Among the things I have learned or re-learned this week: American conservatives deem themselves the proper judges of how other countries should present themselves and their histories at the Olympic games. There is literally nothing Mitt Romney can foul up that won't result in Washington Post opinion-haver Jennifer Rubin penning a column on how wonderful Mitt Romney is and how it isn't his fault. Congressman Steve King is nuts, which is not news, but he is nuts in the kind of ways that suggest you maybe shouldn't let him anywhere near your pets or kids. The way to reduce the deficit is to cut taxes on rich people yet again, no really we promise this time, and it's because if we do it
this time the prosperity unicorn will finally come poop money on us all. Eating fast-food chicken as a form of sexual protest is the most conservative effing thing I have ever heard of in my entire life, and I am very, very pissed I didn't think of it first. Has anyone done a "beer bong for Jesus" protest yet? I'm patenting that right now. (I know Chuck Grassley is currently in the middle of an effort to get people to eat more meat on Mondays because some FDA hippie said to eat less meat on Mondays, or something to that effect. That's also high up on the list of most conservative damn things I have ever heard, and seems to suggest once again that you could have half the country drinking bleach if Obama went on television to tell them they shouldn't do it.)

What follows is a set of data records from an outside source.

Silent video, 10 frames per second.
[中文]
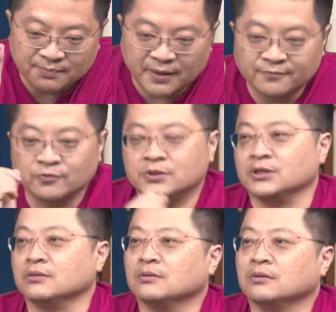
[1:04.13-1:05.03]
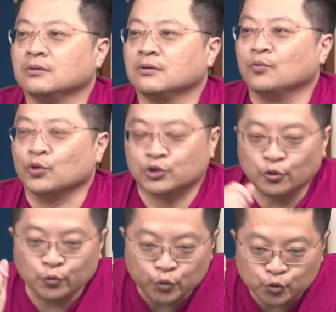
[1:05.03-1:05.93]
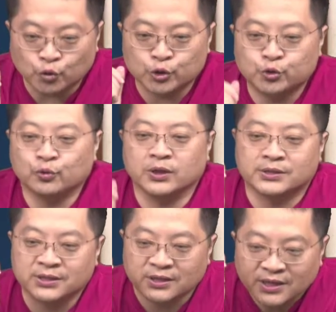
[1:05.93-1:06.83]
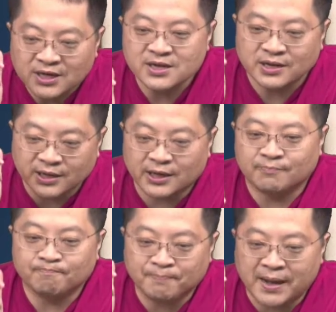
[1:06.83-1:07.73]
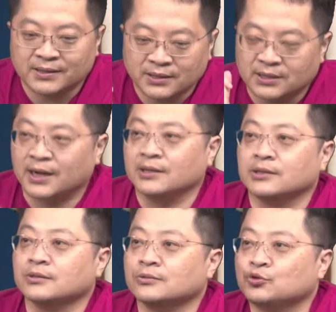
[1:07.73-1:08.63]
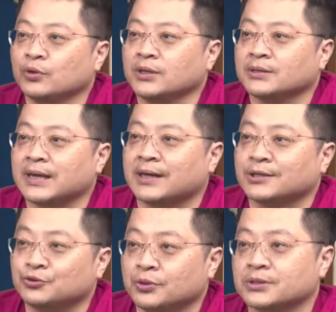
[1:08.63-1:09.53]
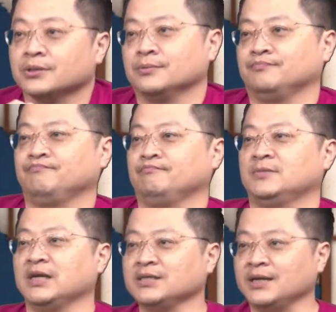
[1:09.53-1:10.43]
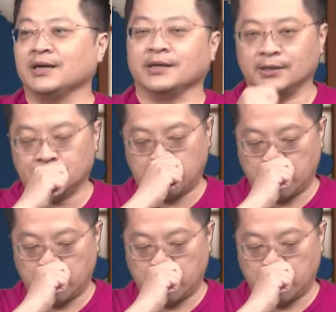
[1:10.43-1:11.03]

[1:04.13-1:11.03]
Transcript: 板附近，我终于做出了这一年半以来的最大的决策，将近两年了。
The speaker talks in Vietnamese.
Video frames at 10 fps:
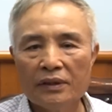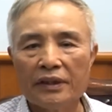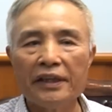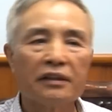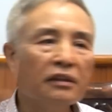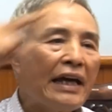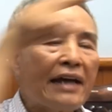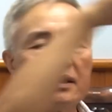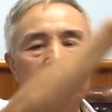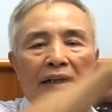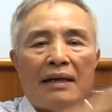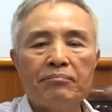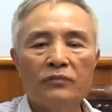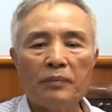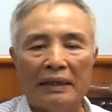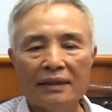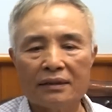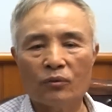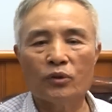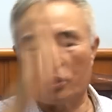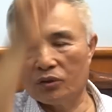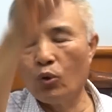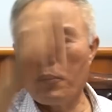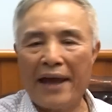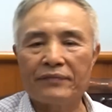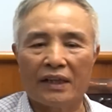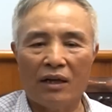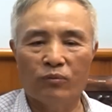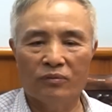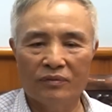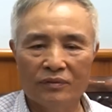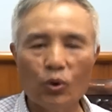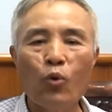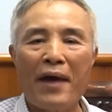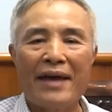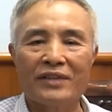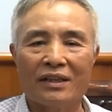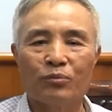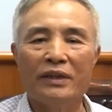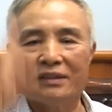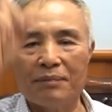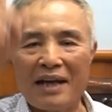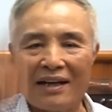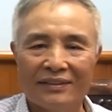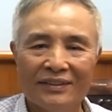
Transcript: thì cứ e rờ mười lăm nó bắn ra xong nó chửi đù mẹ về cổng, đù mẹ về cổng đến xâm lăng.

I have no particular point here. I know sometimes someone says "I have no particular point here" and they actually have a point, they're just trying to sneak it past you or something, but I really don't. That would be mean, and we've already all been through too much already. I'm just going to sit here, watch the Olympics, and try to determine which of these gymnastic routines are secret homages to communism. (Spoiler: all of them, as well as every swimming relay race. And we're not even going to discuss the postmodern economic symbolism present in each water polo match.)
Blast from the Past. At Daily Kos on this date in 2007:
Whatever else can be said about Senator Barack Obama's "Comprehensive Strategy to Fight Global Terrorism" speech today, it has certainly put the spotlight on foreign policy in a manner far more suited to get to the root of things than the silly media-enhanced spat over whether a Democratic President should dial up the likes of Fidel Castro, Kim Jong-il and Mahmoud Ahmadinejad on the afternoon of January 20, 2009.
The screaming started before the verbatim transcript was to be found anywhere. You can find it here.
Among progressives, foreign policy is always difficult to discuss for more than three minutes before the shouting starts. Because progressives (that is, liberals and those of us further to the left) have divergent goals (although these often overlap, as in, say, Darfur), and we don't have the same analysis, although there is considerable overlap. It's that overlap which makes us allies. Over the past few years, we've been more or less united around getting out of Iraq and staying out of Iran, but when the talk turns to the details, and when we go further afield, our differences cannot be submerged. In part, that's because some progressives choose words that make other progressives (and especially the full spectrum of Democrats) squirmy: words like "imperialism" and "hegemony."
This is nothing new obviously; it's essentially where we were during the Vietnam era. It's why many people are asking whether, say, Senator Hillary Clinton is an updated 21st Century version of a Cold War liberal or somebody with a fresher vision. It's why the term "terrorism" itself, much less "global war on terrorism." can kindle the outpouring of fierce debate we've seen today.
That debate is further complicated by the fact that left progressives themselves are divided.